_Data provided_
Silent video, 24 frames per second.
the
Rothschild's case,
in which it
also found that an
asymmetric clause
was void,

---

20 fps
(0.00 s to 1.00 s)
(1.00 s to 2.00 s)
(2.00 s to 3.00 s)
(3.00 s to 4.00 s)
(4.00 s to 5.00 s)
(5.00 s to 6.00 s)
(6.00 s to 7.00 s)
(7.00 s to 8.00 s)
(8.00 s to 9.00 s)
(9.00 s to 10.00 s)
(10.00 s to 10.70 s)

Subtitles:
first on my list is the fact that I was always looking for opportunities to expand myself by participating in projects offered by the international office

_How to complete this task_
Of the entries listed above, reproduce only the lines starting at the line containing "(1.00 s to 2.00 s)" and ending at the line containing "(10.00 s to 10.70 s)". Include both, exactly as they stand.

_Output_
(1.00 s to 2.00 s)
(2.00 s to 3.00 s)
(3.00 s to 4.00 s)
(4.00 s to 5.00 s)
(5.00 s to 6.00 s)
(6.00 s to 7.00 s)
(7.00 s to 8.00 s)
(8.00 s to 9.00 s)
(9.00 s to 10.00 s)
(10.00 s to 10.70 s)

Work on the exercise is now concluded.